- Born: 1933 Malvern, Victoria, Australia
- Died: 2 December 2009 (aged 75–76) Subiaco, Western Australia
- Occupations: Priest Charity worker
- Website: http://www.fatherbrian.org.au/index.php

= Brian Morrison (priest) =

Father Brian Morrison was a Catholic priest who worked for 40 years in providing crisis care for people affected by the upheaval caused by natural and man made disasters.

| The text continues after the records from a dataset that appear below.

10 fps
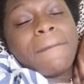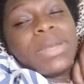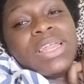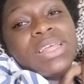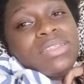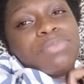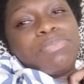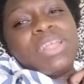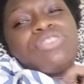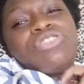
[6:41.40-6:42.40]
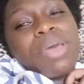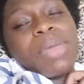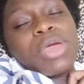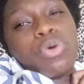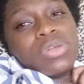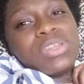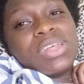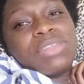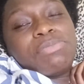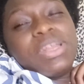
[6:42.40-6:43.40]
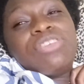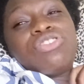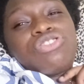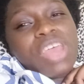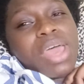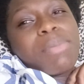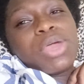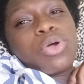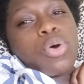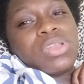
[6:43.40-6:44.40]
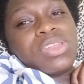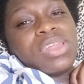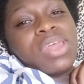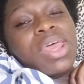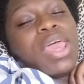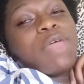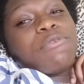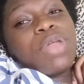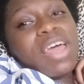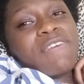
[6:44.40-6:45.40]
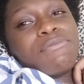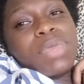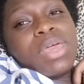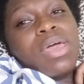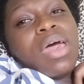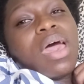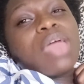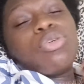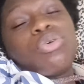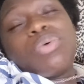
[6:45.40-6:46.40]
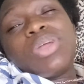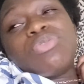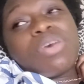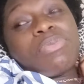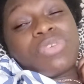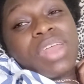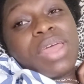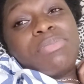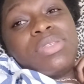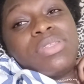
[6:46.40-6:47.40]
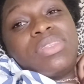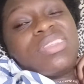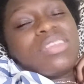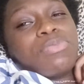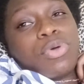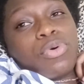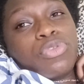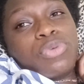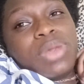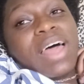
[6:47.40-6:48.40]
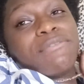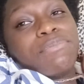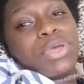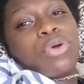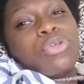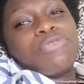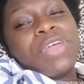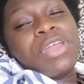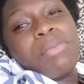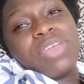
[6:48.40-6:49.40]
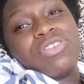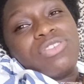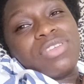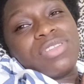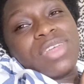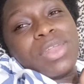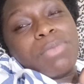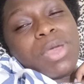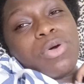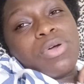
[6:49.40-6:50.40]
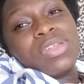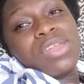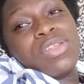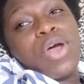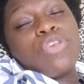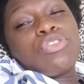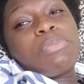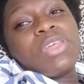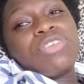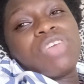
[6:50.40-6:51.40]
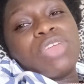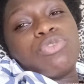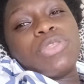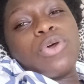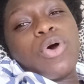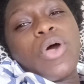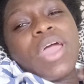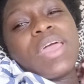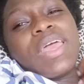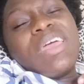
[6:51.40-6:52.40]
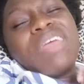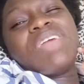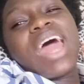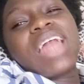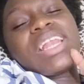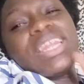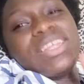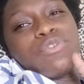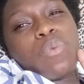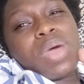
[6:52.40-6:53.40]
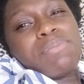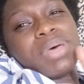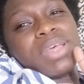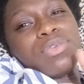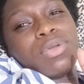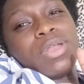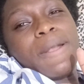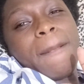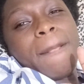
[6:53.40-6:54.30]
please, please share my content. Please share my content. If you love me, I know when you subscribed, this is because you love me or you're very much interested in my content. So please share it with even at least one person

Father Brian was born (Brian John Morrison) and grew up in Malvern, an inner Melbourne suburb, and moved to Western Australia in 1972 to develop the Catholic Church's Crisis Care centre. The charity regularly distributes tonnes of food to needy West Australians, many of whom live on the streets, and organises an annual Christmas Appeal. He was also the racing chaplain in Perth
In 2006 Father Brian was awarded Western Australian Senior of the year for his humanitarian work. Father Brian has collected donations from the Western Australian community to support humanitarian efforts for Australian disasters like Cyclone Tracy, 2003 Canberra bushfires and the 2009 Victorian Bushfires. In addition to his work with Western Australian communities, he travelled overseas extensively. He made thirty trips to places such as East Timor, Bangladesh, Chechnya, Thailand and Iraq to help people in need, particularly children in some of the world's most devastated areas. Internationally Father Brian has organised relief efforts for the 2004 Indian Ocean earthquake, for victims of the Bali bombings and for children affected by the Chernobyl disaster. He travelled to Ukraine and the Chernobyl area four times over sixteen years to provide support and love to those who were shunned by many.
During his visits to help Chernobyl victims Father Brain suffered radiation poisoning, probably through consuming contaminated food, it is thought that this was the cause of his terminal lymphocytic cancer and adenocarcinoma. Father Brian died on 2 December 2009 at St John of God Hospital in Subiaco. A Pontifical Requiem Mass was held on Friday 11 December 2009 at St Mary's Cathedral, Perth followed by a private burial.

In September 2018 Morrison was accused of abusing children.